| What to produce |
Copy exactly the line containing "[286.51-287.51s]" and all the lines that follow it to the end of the records, minus the pictures.

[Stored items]
-----

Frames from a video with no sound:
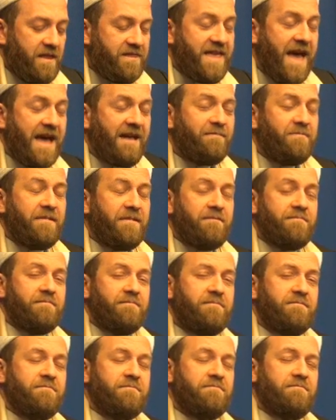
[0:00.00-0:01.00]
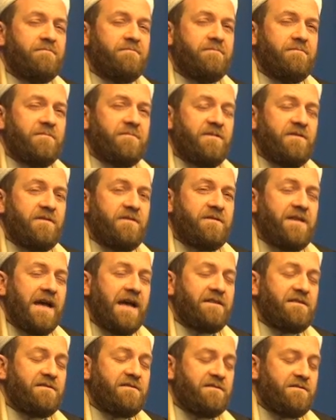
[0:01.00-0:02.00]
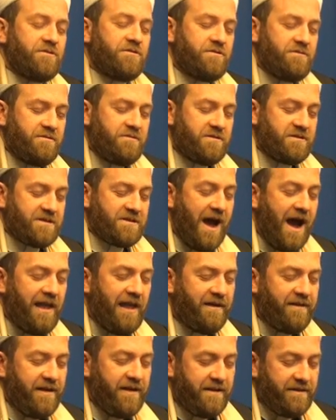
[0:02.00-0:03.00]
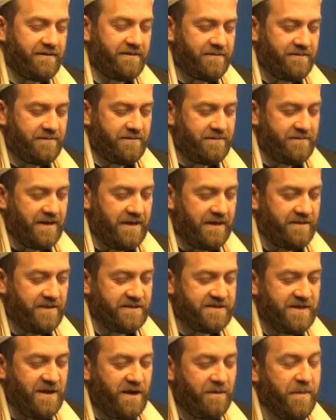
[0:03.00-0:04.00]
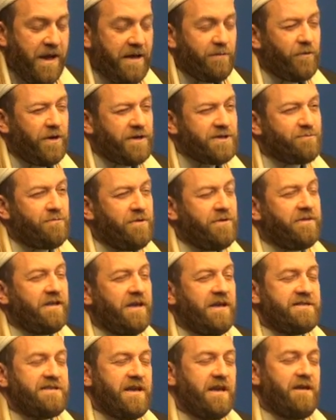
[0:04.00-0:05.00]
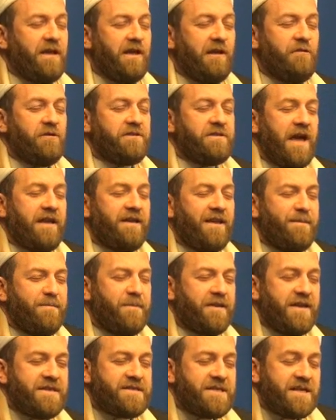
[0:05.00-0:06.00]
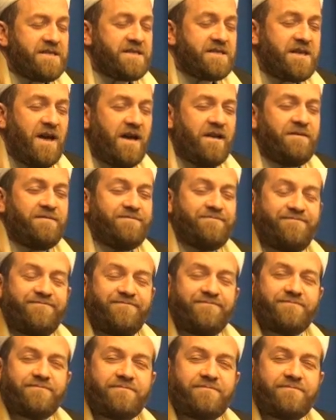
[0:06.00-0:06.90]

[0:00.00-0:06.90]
That scholar that this young man was with, he said, he looked at him and he says, son,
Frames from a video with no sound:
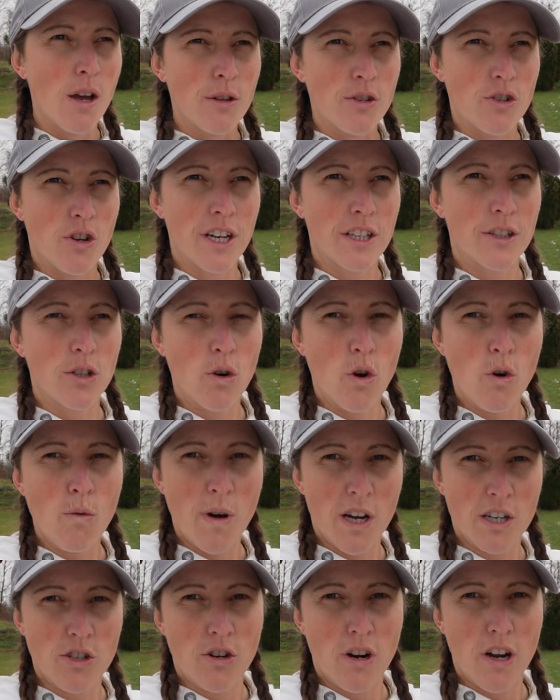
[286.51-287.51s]
Try to do all
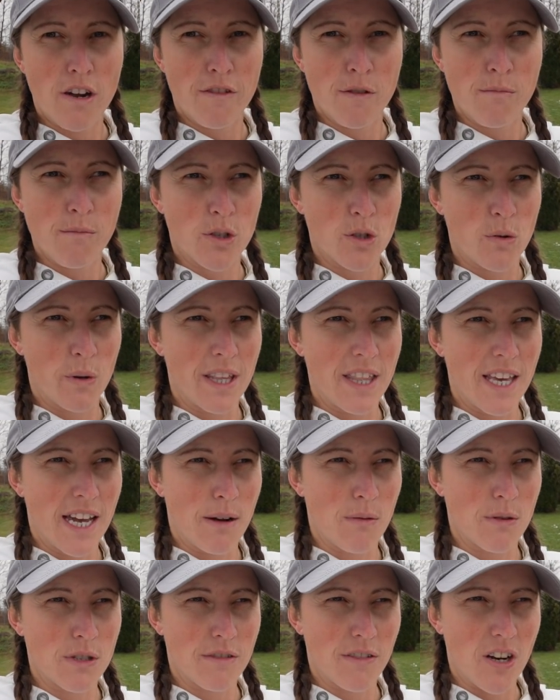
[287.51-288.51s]
my driving between the
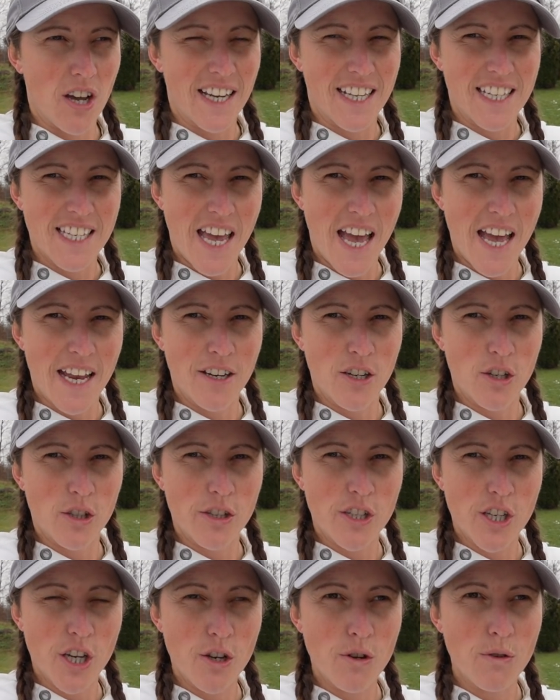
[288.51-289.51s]
hours of like 10
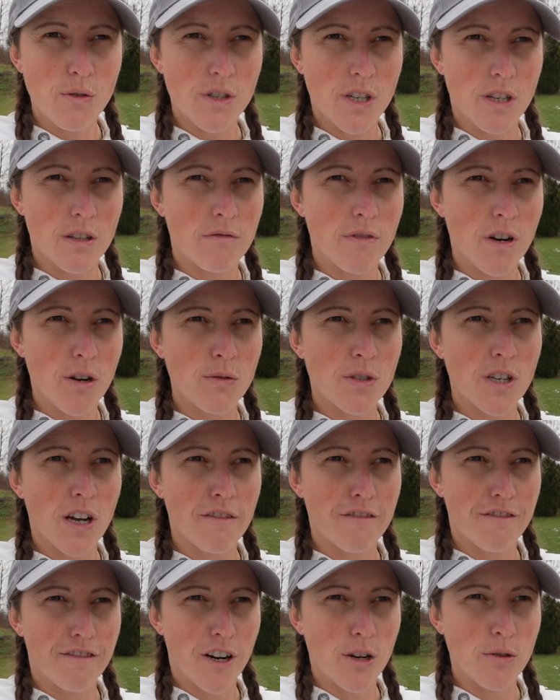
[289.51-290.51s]
and 2, so the roads
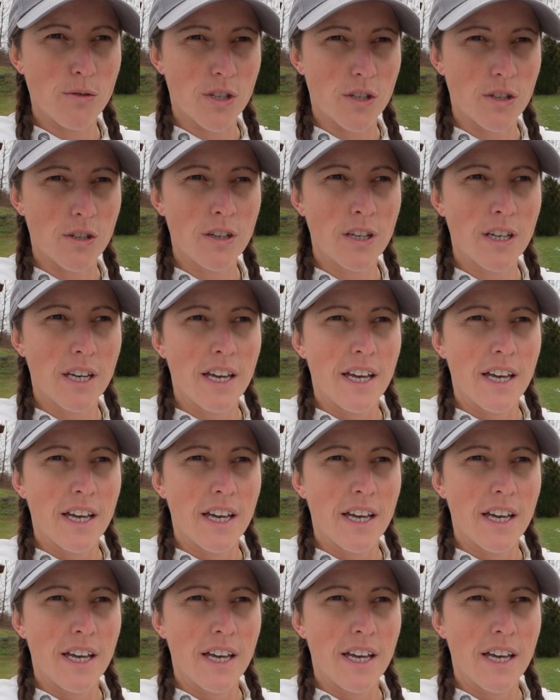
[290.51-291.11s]
aren't frozen.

-----

| Output |
[286.51-287.51s]
Try to do all
[287.51-288.51s]
my driving between the
[288.51-289.51s]
hours of like 10
[289.51-290.51s]
and 2, so the roads
[290.51-291.11s]
aren't frozen.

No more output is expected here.